Non-monotone missing data
I am also working on developing methods to estimate effects in the presence of non-monotone missing data. Non-monotone patterns of missingness can occur in longitudinal studies in which patients can miss a measurement without dropping out of the entire study (i.e., they miss their measurement on check-up 5 of the study, but show up to check-up 6.) This is a very common scenario in longitudinal studies.
Current approaches to missing data in these settings treat the patient as having fully dropped out (never to return) as soon as they miss their first measurement. This is inefficient, as it wastes all of the data measured on that patient later in the study.
I am working on deriving the most efficient estimator in a semiparametric model that has non-monotone patterns of missingness. This will provide the most efficient use of all of the data in a setting where we make very few assumptions.
When can you condition on a post-baseline variable?
Adjusting for, or conditioning on, post-basline variables can induce selection bias. For example, if I condition on cancer patients who respond to treatment, then I might find that the treatment is extremely effective at eliminating cancer. However, this is a biased conclusion, because I have simply chosen patients who were responding to treatment. Of course treatment was effective in those patients!
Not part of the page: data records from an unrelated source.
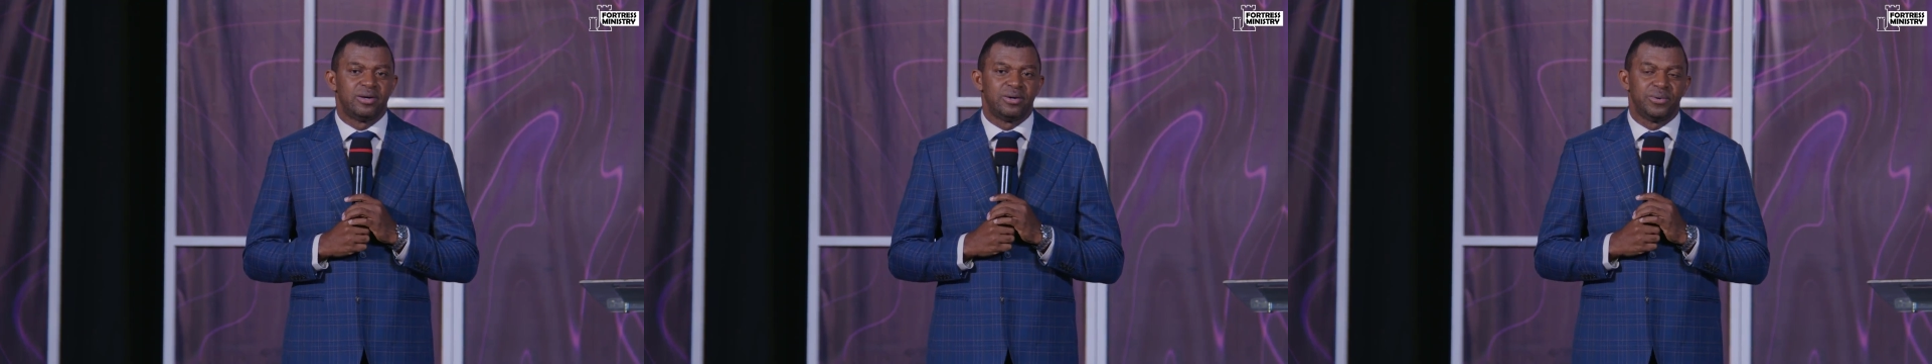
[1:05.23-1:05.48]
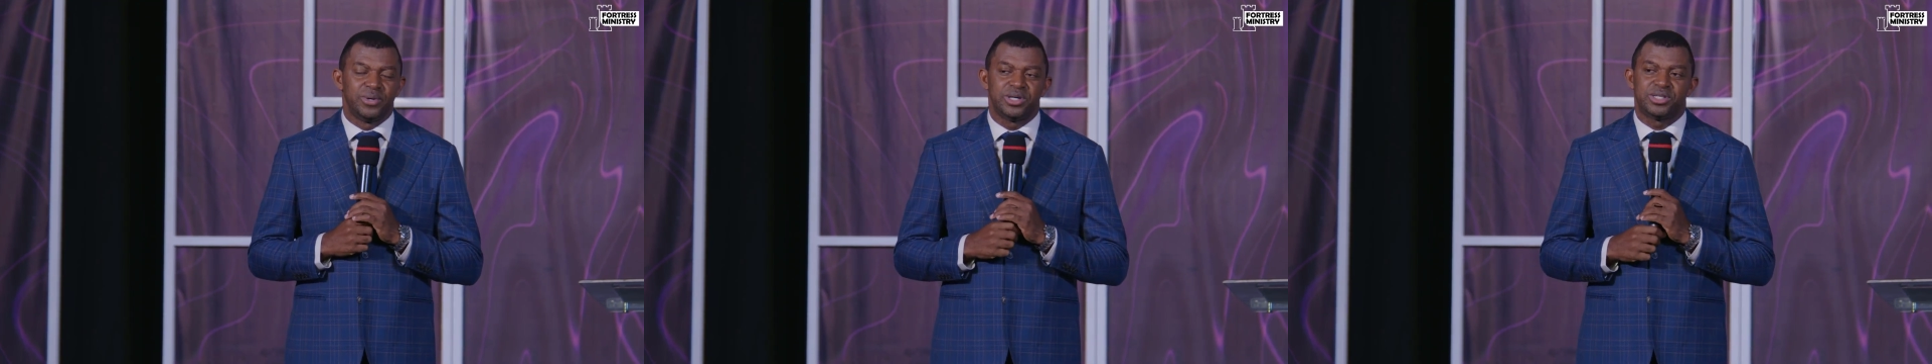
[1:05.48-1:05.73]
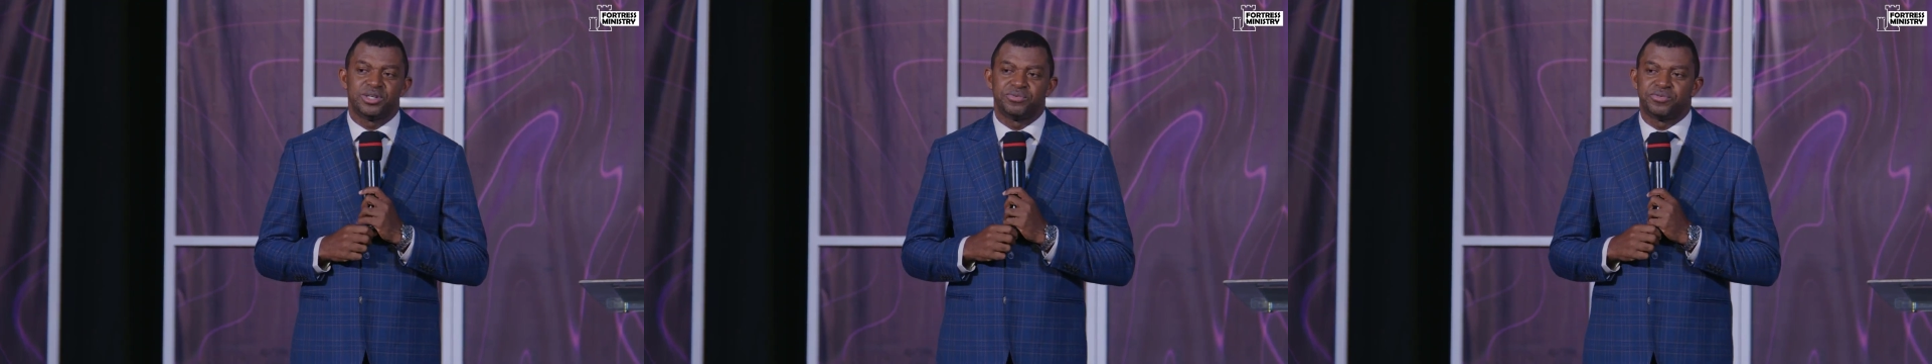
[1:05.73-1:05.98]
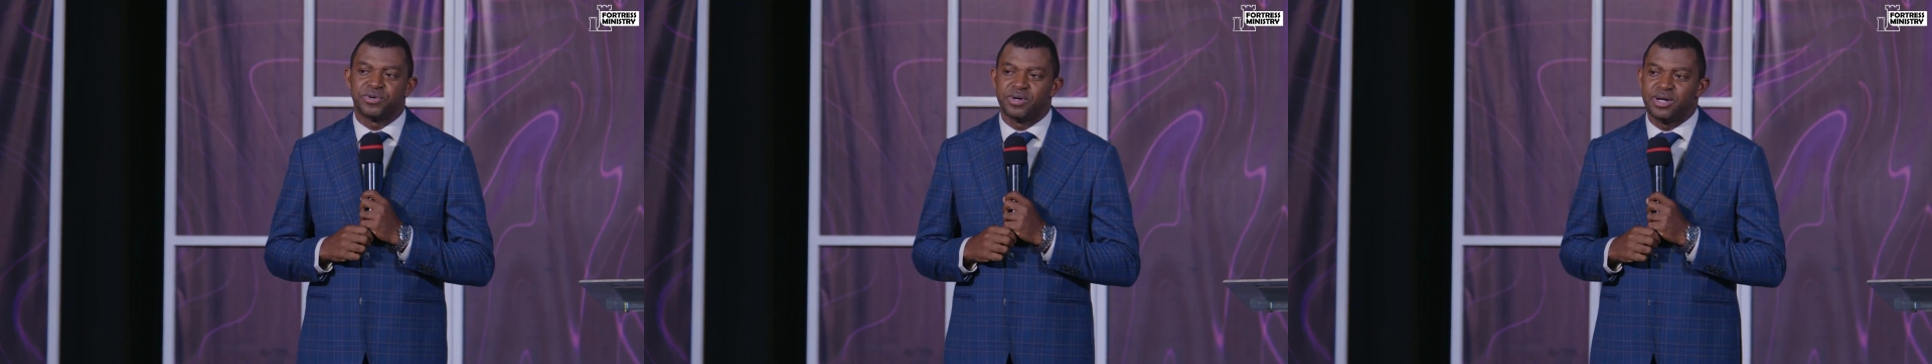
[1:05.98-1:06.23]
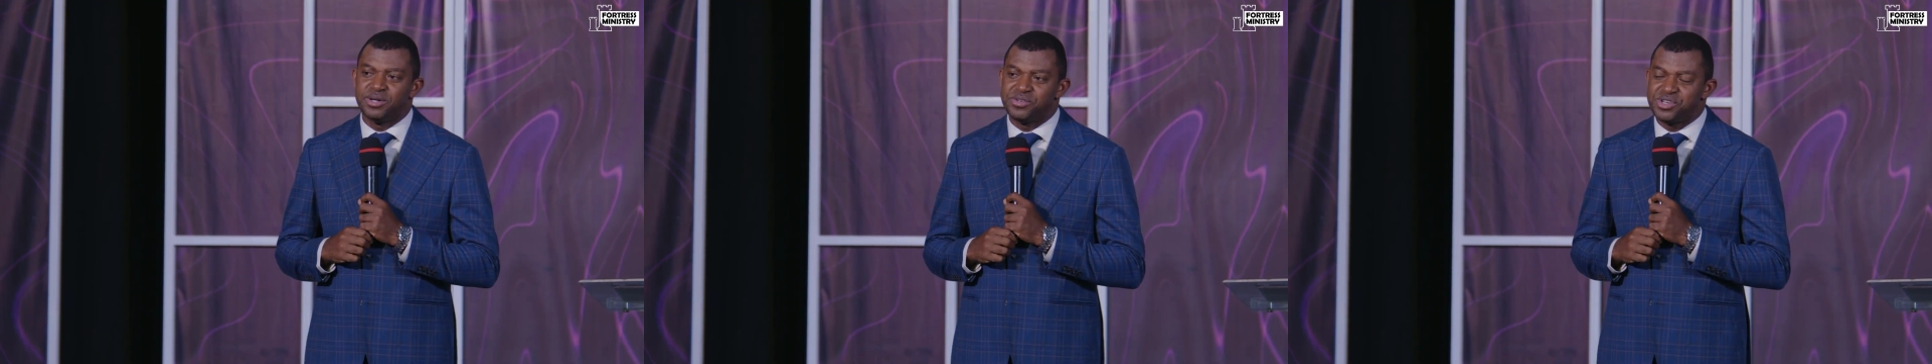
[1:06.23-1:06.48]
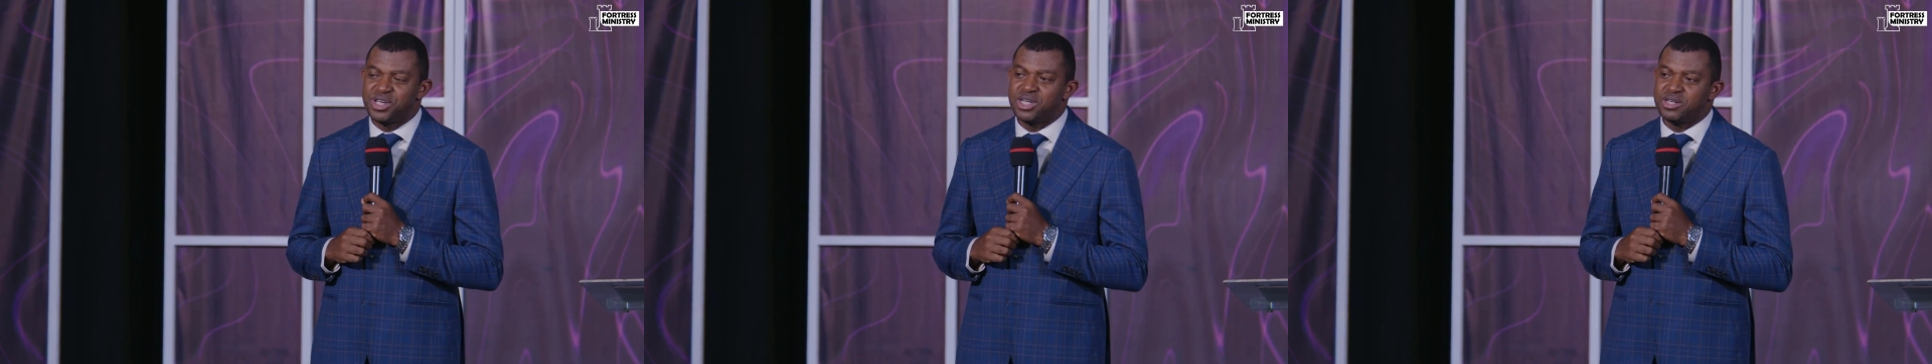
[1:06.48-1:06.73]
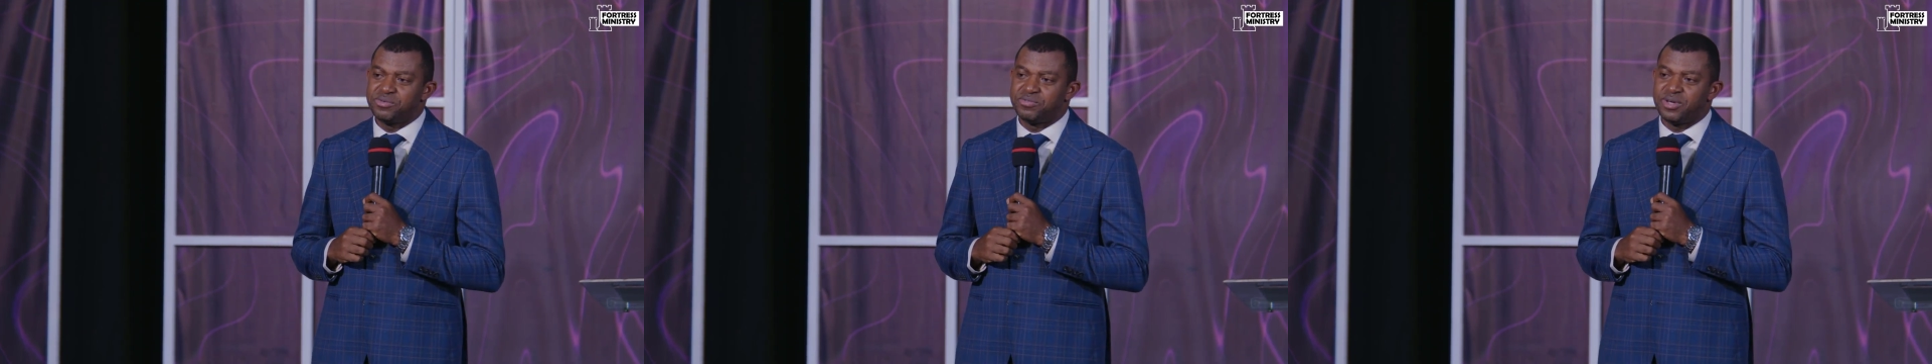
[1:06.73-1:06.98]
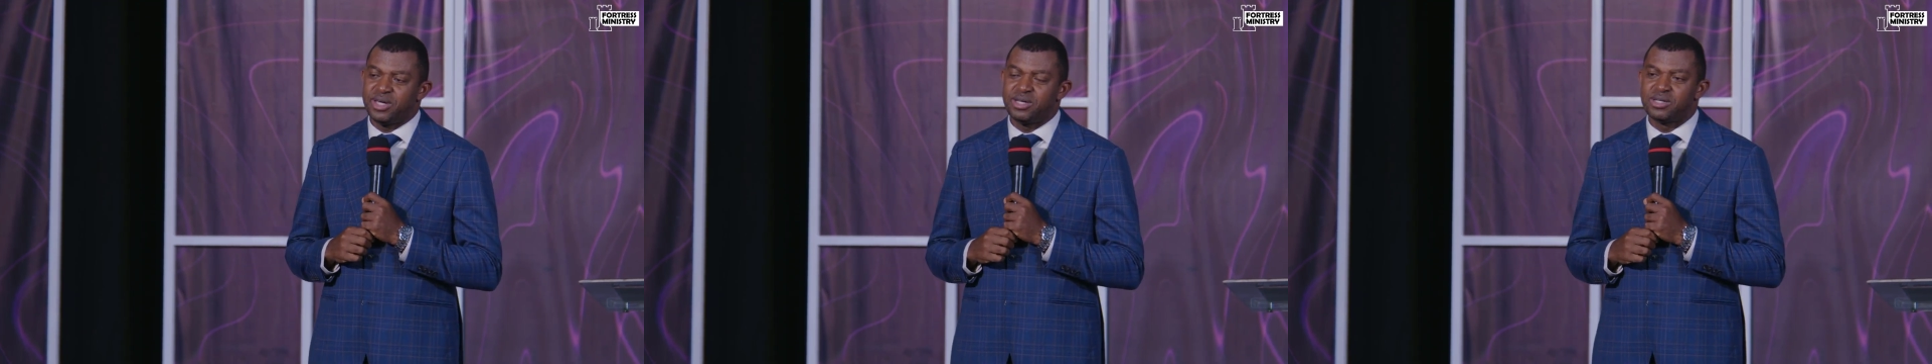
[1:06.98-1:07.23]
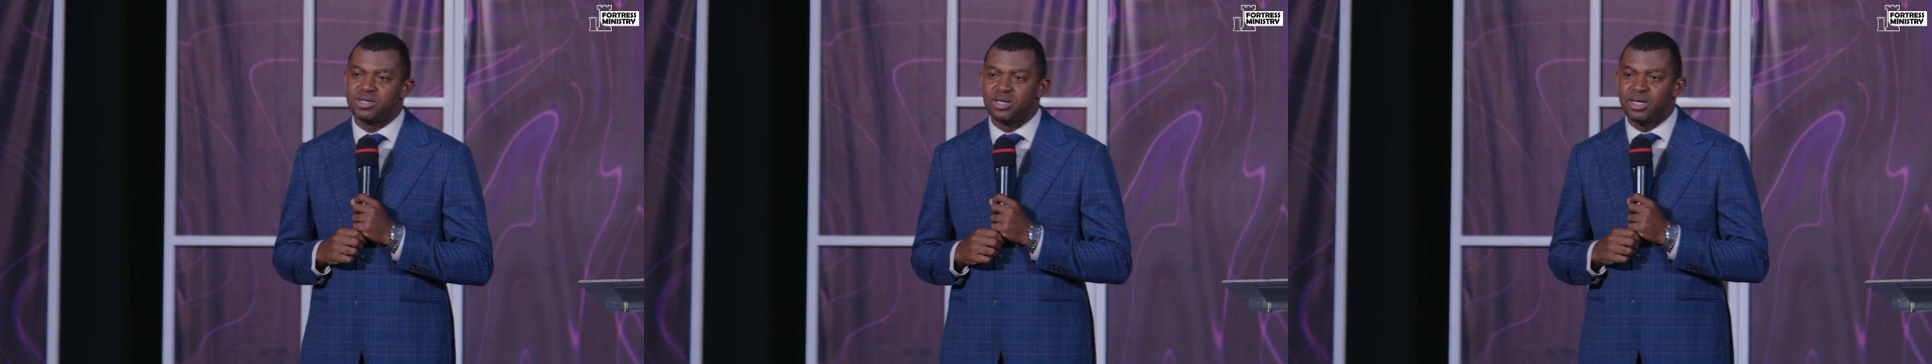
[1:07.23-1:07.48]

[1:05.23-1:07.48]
Raise the fallen, cheer the faint,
However, there may be times when it is okay to condition on post-baseline variables--or even necessary to perform an unbiased analysis. The principle to never condition on a post-baseline variable is just a "rule of thumb" motivated by the fact that doing so puts you at a high risk of inducing selection bias. However, the real reason it does this has to do with the causal structure of the specific problem, which can be encapsulated in a Directed Acyclic Graph (DAG). I am interested in teasing out the specific conditions under which is it justified to condition on a post-baseline variable vs. when it is not. This will hopefully free up researchers to develop methods that leverege post-baseline variables.